***** Data in this exercise *****
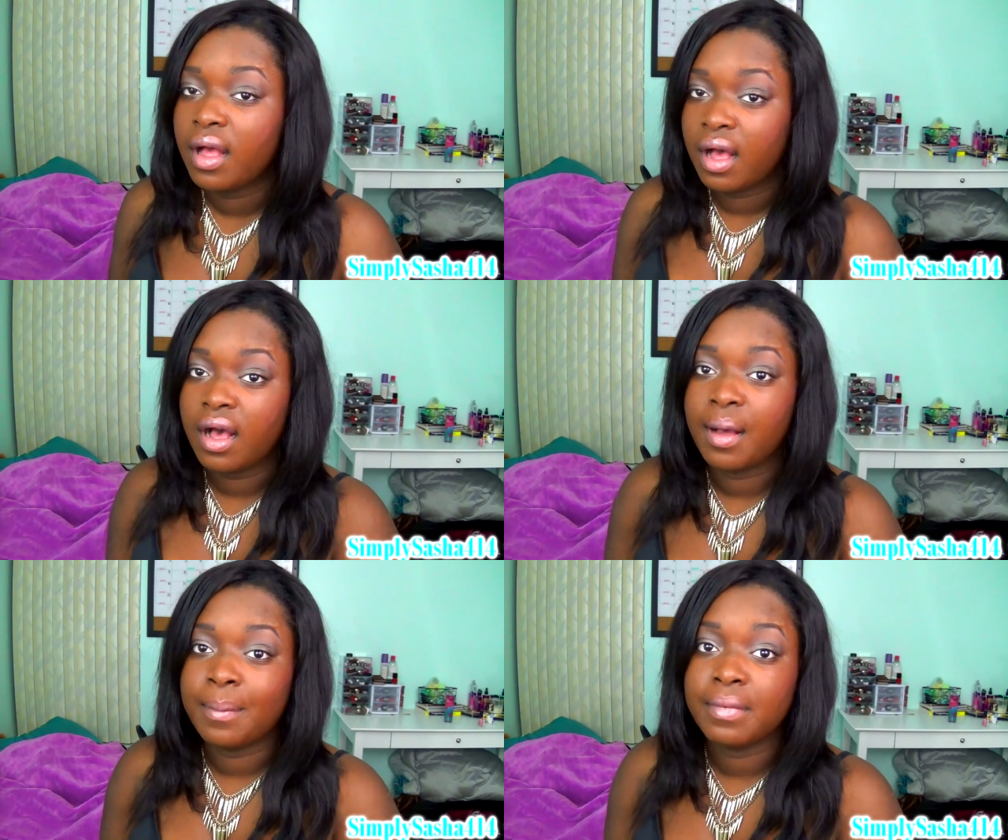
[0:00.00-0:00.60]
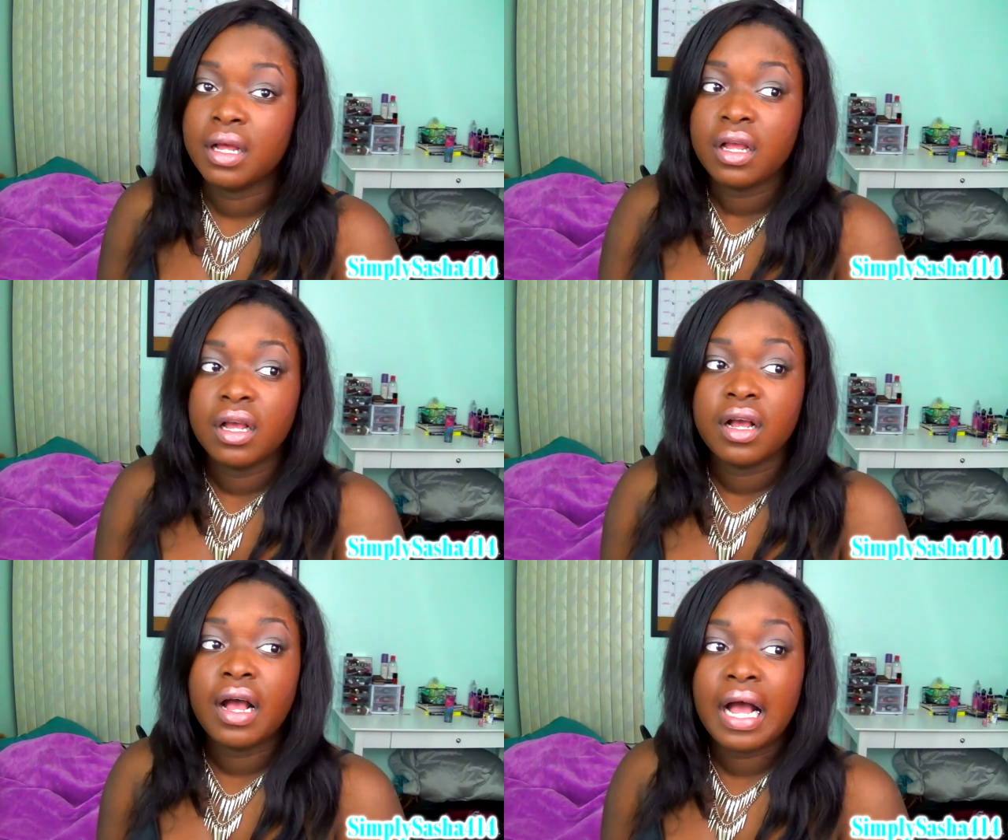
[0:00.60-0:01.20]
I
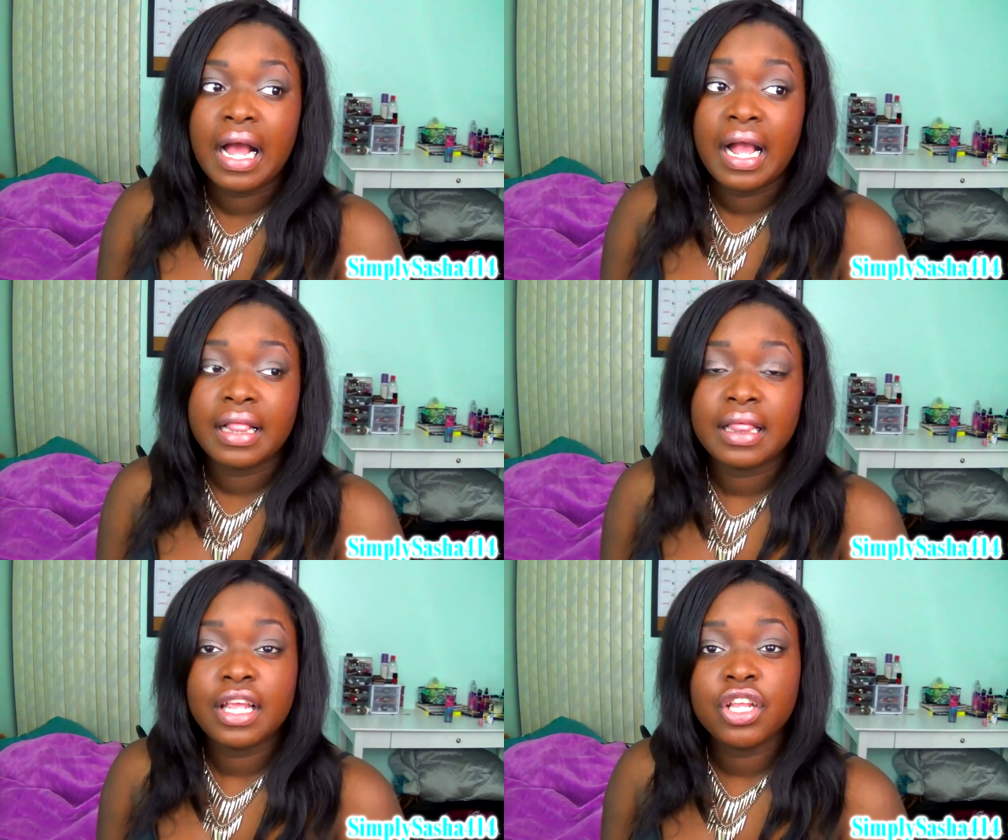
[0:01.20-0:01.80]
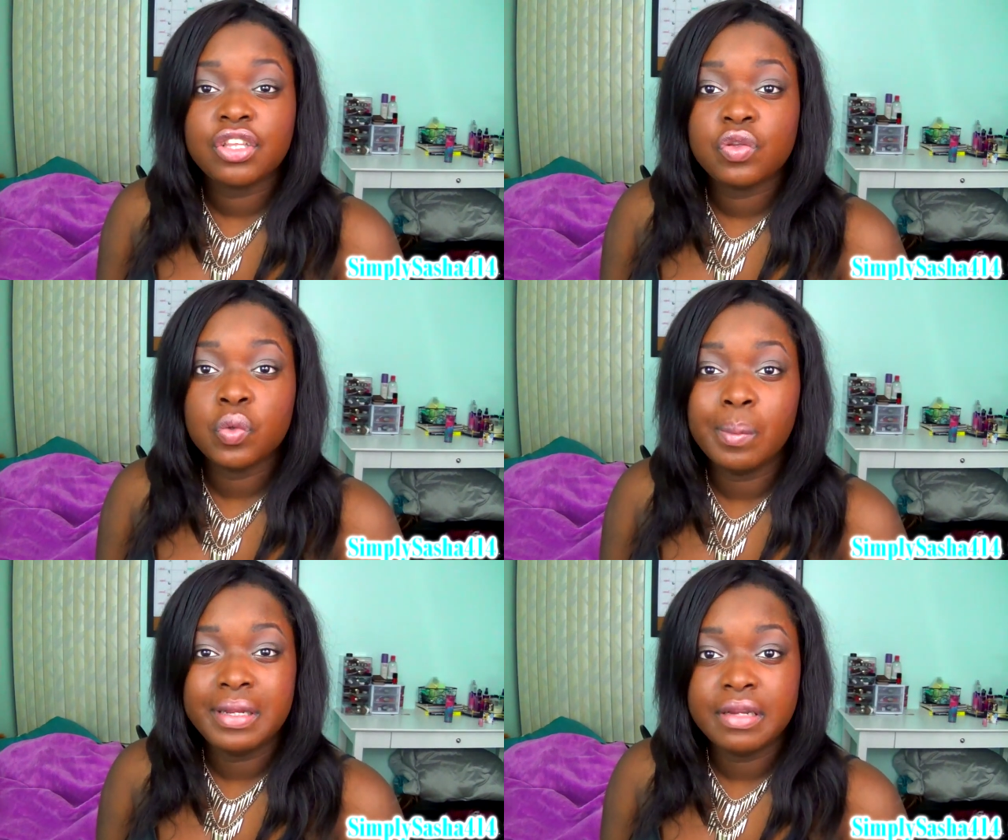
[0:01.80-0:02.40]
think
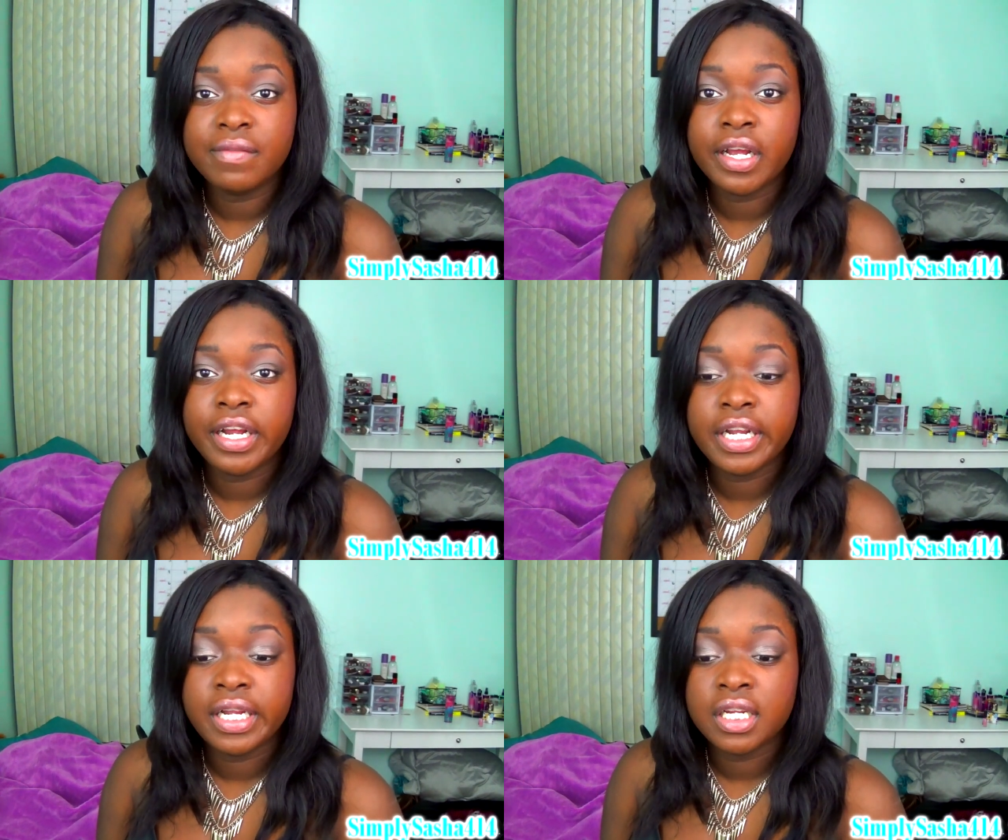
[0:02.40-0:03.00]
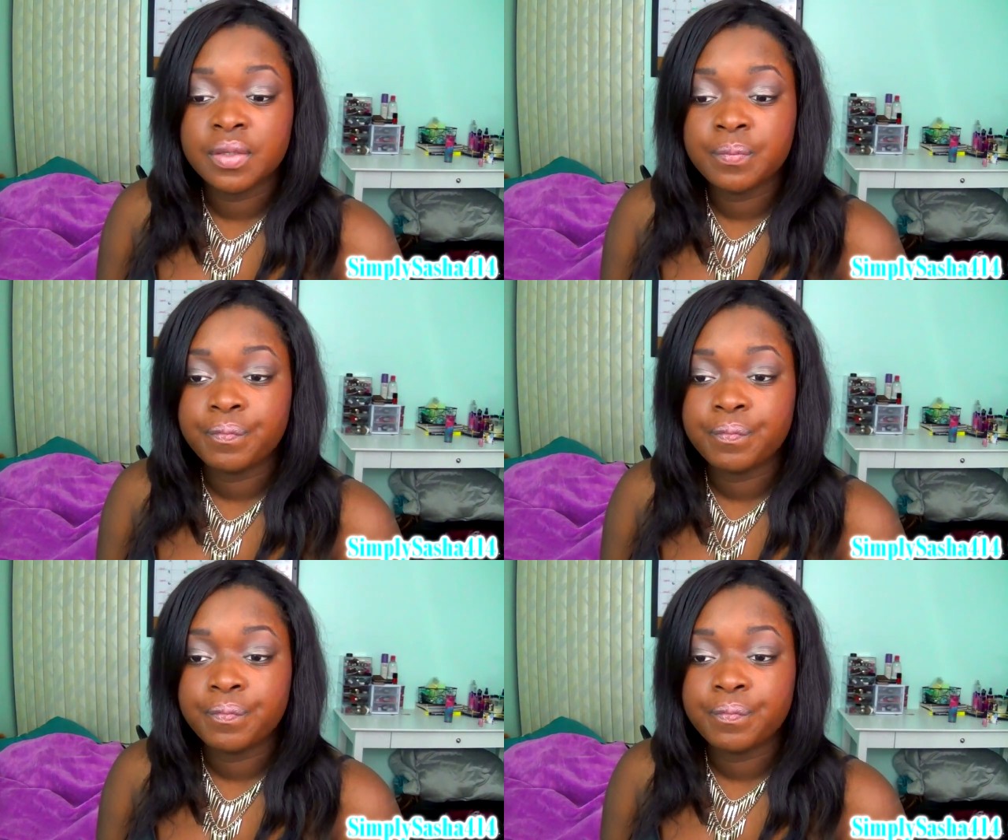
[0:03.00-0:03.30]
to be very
*****
### [Exercise goal]
Would you set down the records exactly, with no pictures included?

### [Solution for this exercise]
[0:00.00-0:00.60]
[0:00.60-0:01.20]
I
[0:01.20-0:01.80]
[0:01.80-0:02.40]
think
[0:02.40-0:03.00]
[0:03.00-0:03.30]
to be very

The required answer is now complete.